* _WHAT THIS TASK INVOLVES_: Pictures don't belong in the copy; print all the records exactly.

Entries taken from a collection
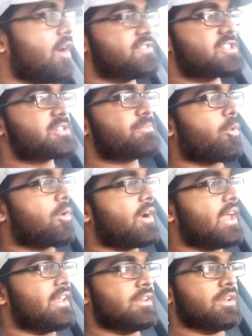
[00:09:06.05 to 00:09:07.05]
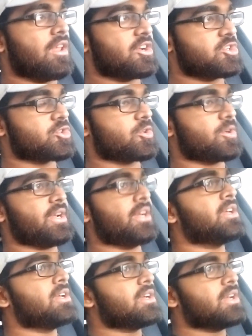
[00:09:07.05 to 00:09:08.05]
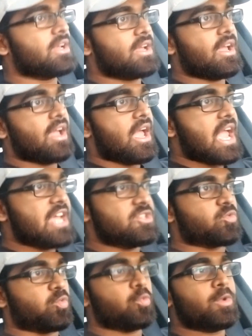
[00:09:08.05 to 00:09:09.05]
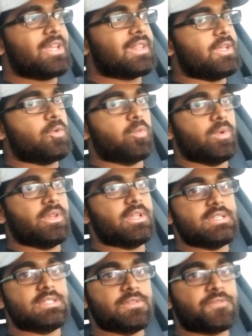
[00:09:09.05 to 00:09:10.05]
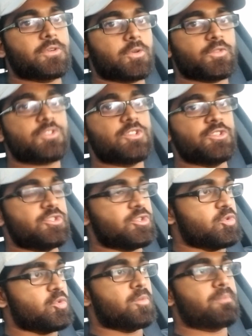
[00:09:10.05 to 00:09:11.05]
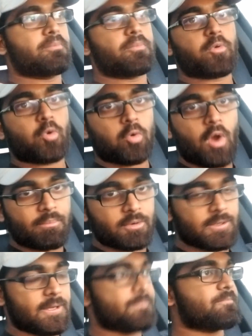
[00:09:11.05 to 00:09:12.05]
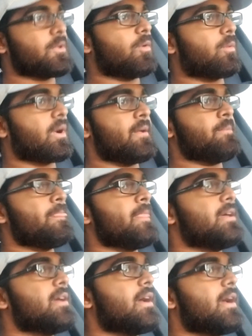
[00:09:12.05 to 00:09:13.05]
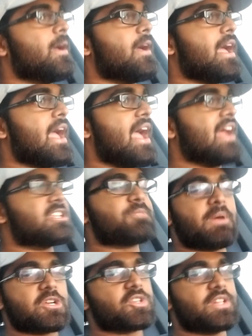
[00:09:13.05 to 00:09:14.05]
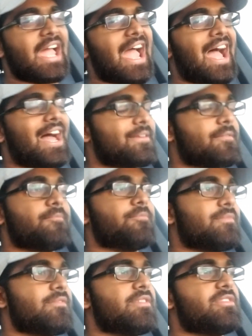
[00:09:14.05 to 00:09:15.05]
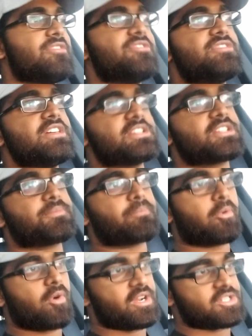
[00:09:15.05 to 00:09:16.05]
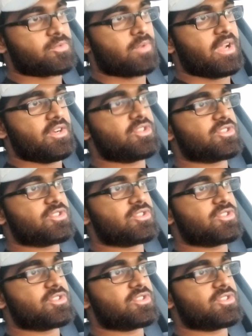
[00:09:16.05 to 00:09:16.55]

of sport and luxury is really, really difficult to do properly, right? Especially at this price range.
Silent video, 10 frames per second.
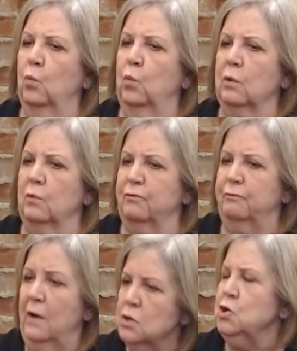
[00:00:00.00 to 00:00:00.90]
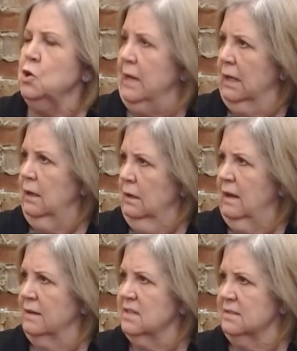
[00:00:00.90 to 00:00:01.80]
we're functioning
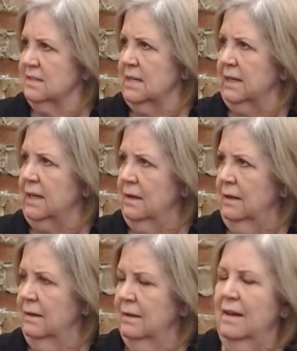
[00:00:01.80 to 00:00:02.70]
as a city,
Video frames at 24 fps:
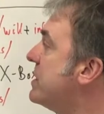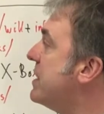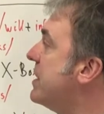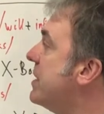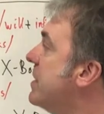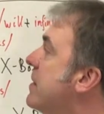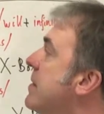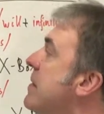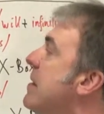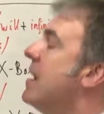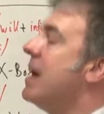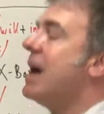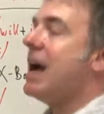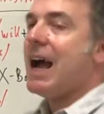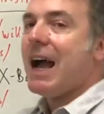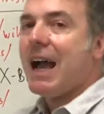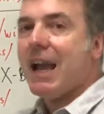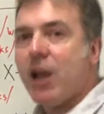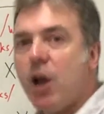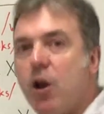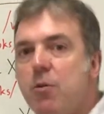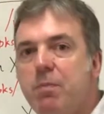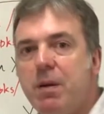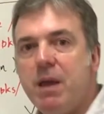here. I
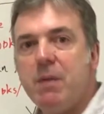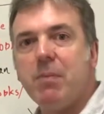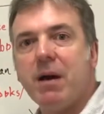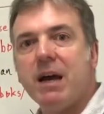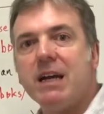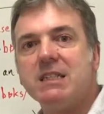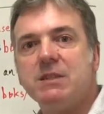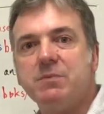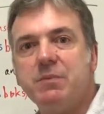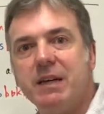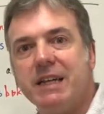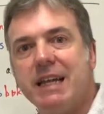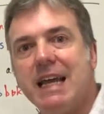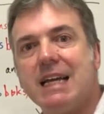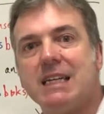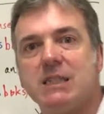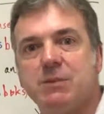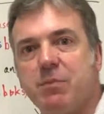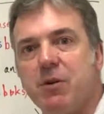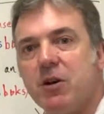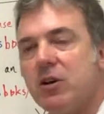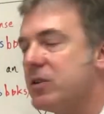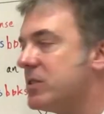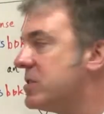hope he buys me an
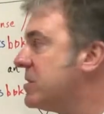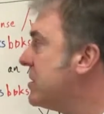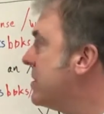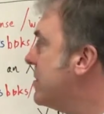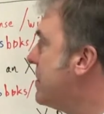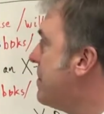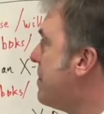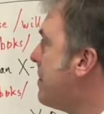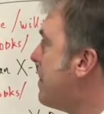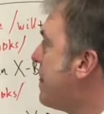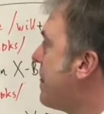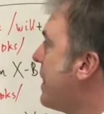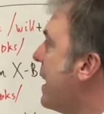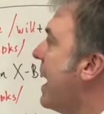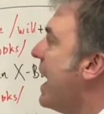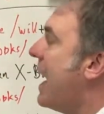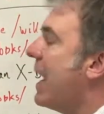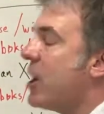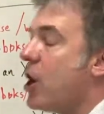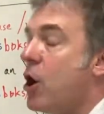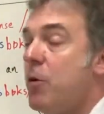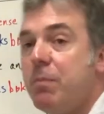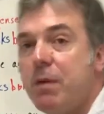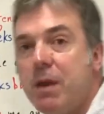Xbox. I
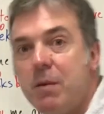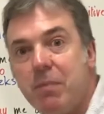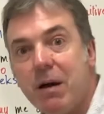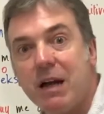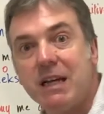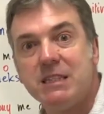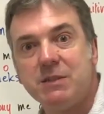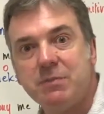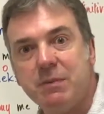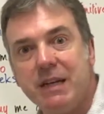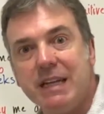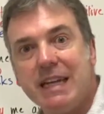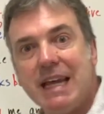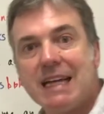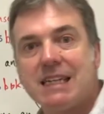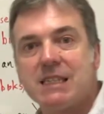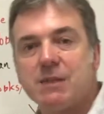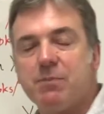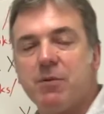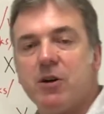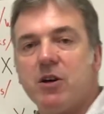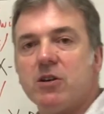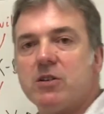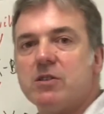hope he buys me an
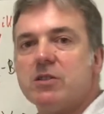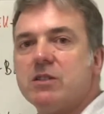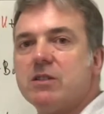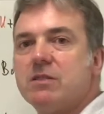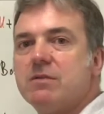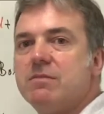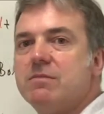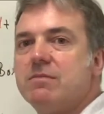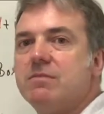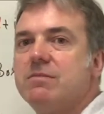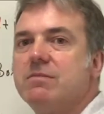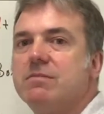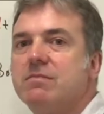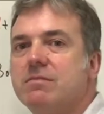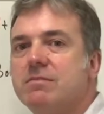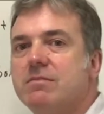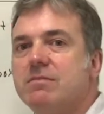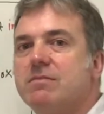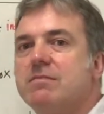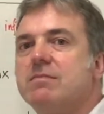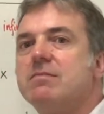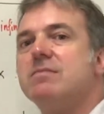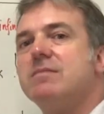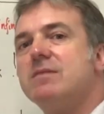Xbox.
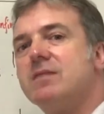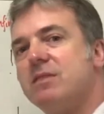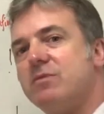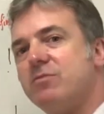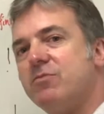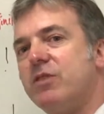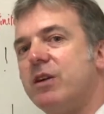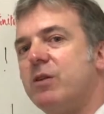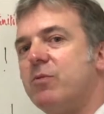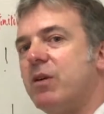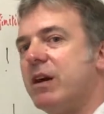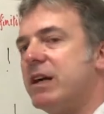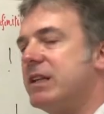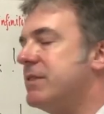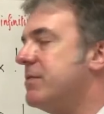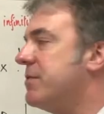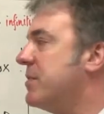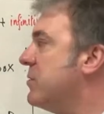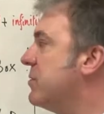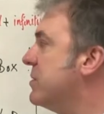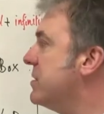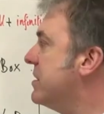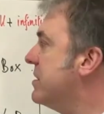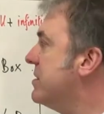So rewind if you
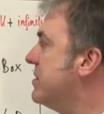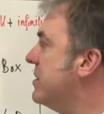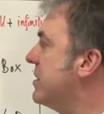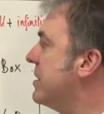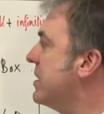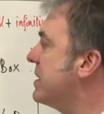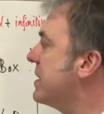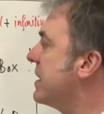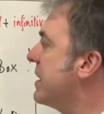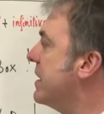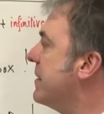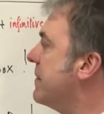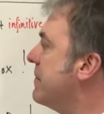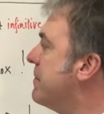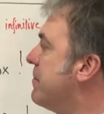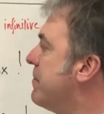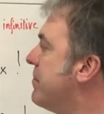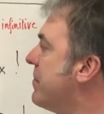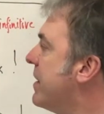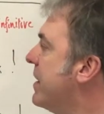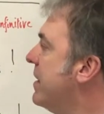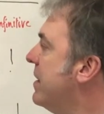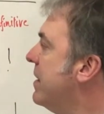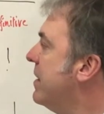want to do that again.
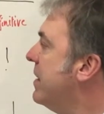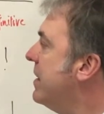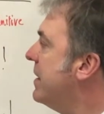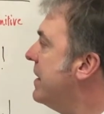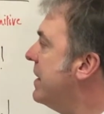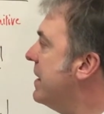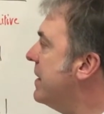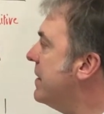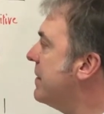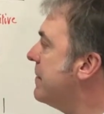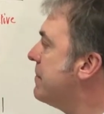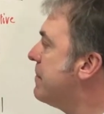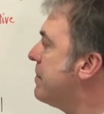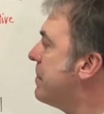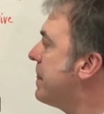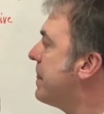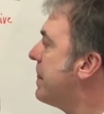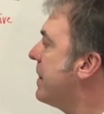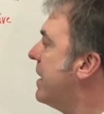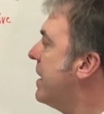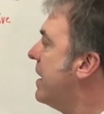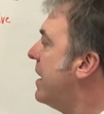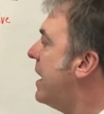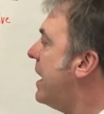Here,
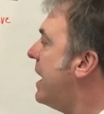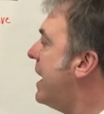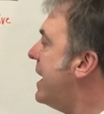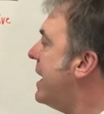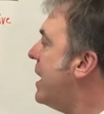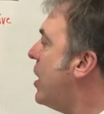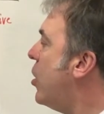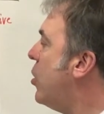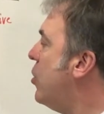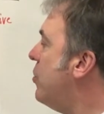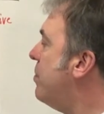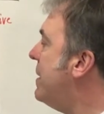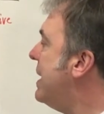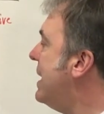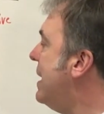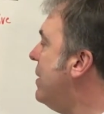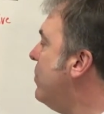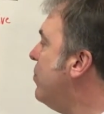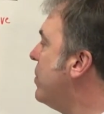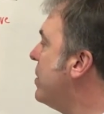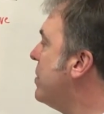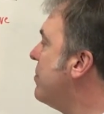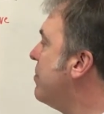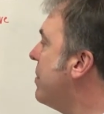I hope he
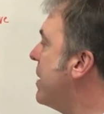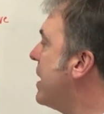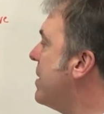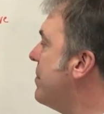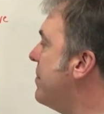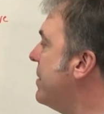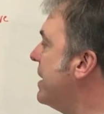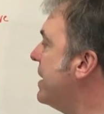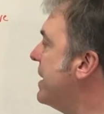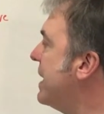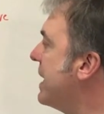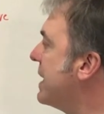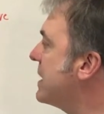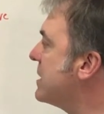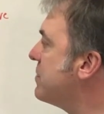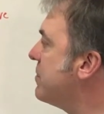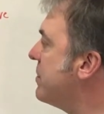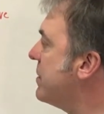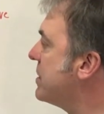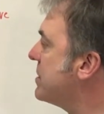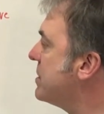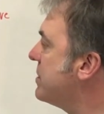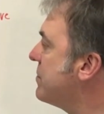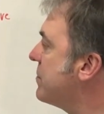will buy me an
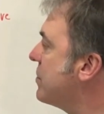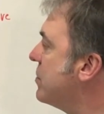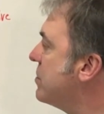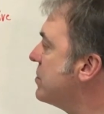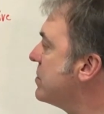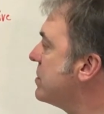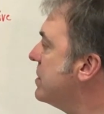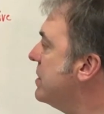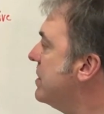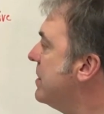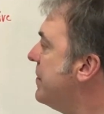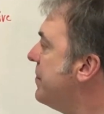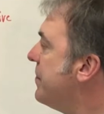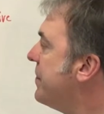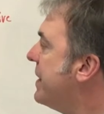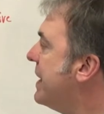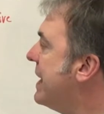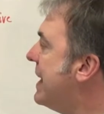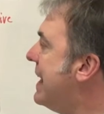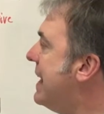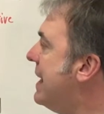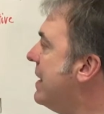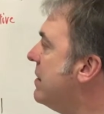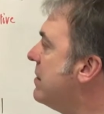Xbox. Of course,
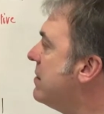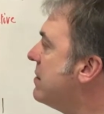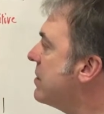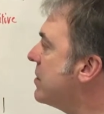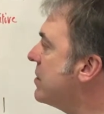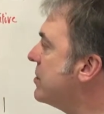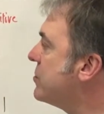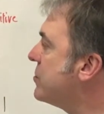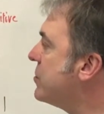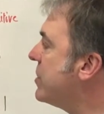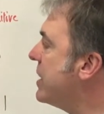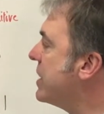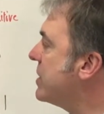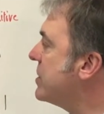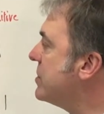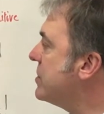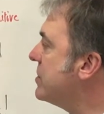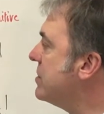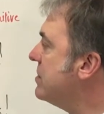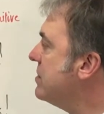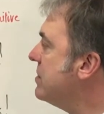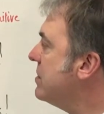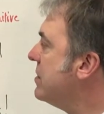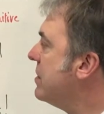he'll,
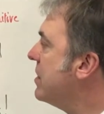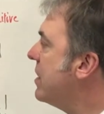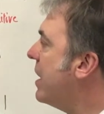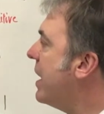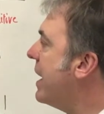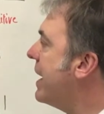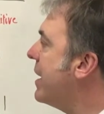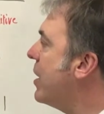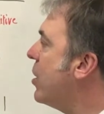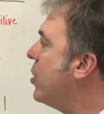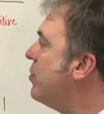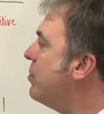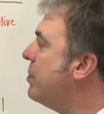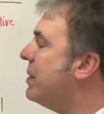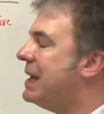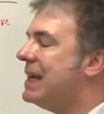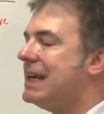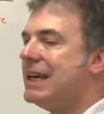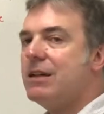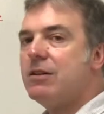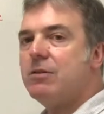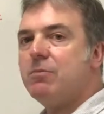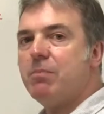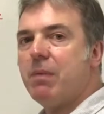contraction. I hope
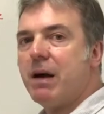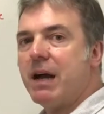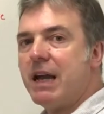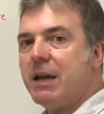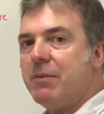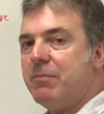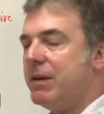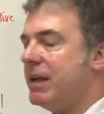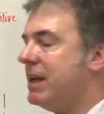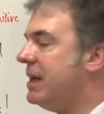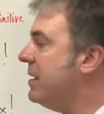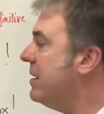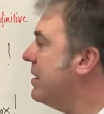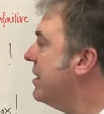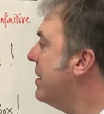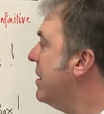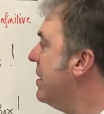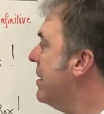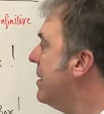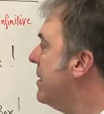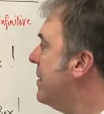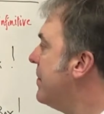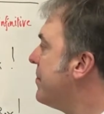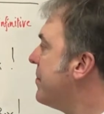he'll buy me.
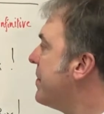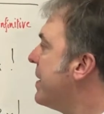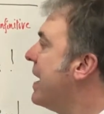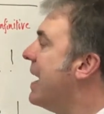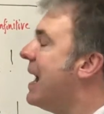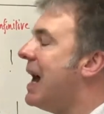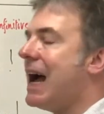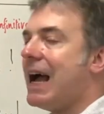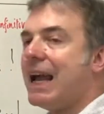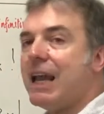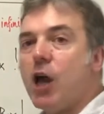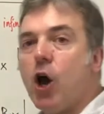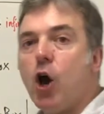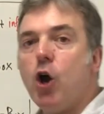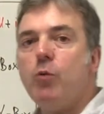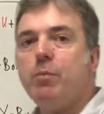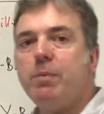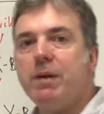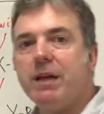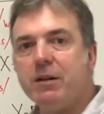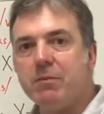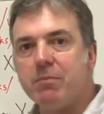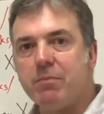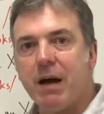I hope
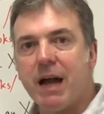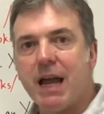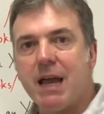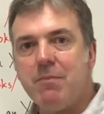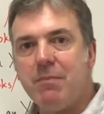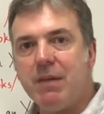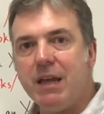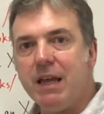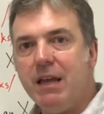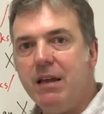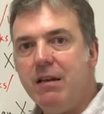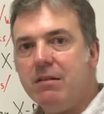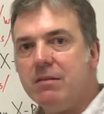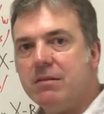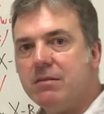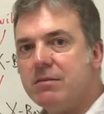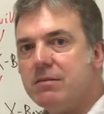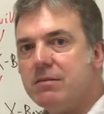he'll buy me.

* _OUTPUT FOR THIS TASK_:
[00:09:06.05 to 00:09:07.05]
[00:09:07.05 to 00:09:08.05]
[00:09:08.05 to 00:09:09.05]
[00:09:09.05 to 00:09:10.05]
[00:09:10.05 to 00:09:11.05]
[00:09:11.05 to 00:09:12.05]
[00:09:12.05 to 00:09:13.05]
[00:09:13.05 to 00:09:14.05]
[00:09:14.05 to 00:09:15.05]
[00:09:15.05 to 00:09:16.05]
[00:09:16.05 to 00:09:16.55]

of sport and luxury is really, really difficult to do properly, right? Especially at this price range.
Silent video, 10 frames per second.
[00:00:00.00 to 00:00:00.90]
[00:00:00.90 to 00:00:01.80]
we're functioning
[00:00:01.80 to 00:00:02.70]
as a city,
Video frames at 24 fps:
here. I
hope he buys me an
Xbox. I
hope he buys me an
Xbox.
So rewind if you
want to do that again.
Here,
I hope he
will buy me an
Xbox. Of course,
he'll,
contraction. I hope
he'll buy me.
I hope
he'll buy me.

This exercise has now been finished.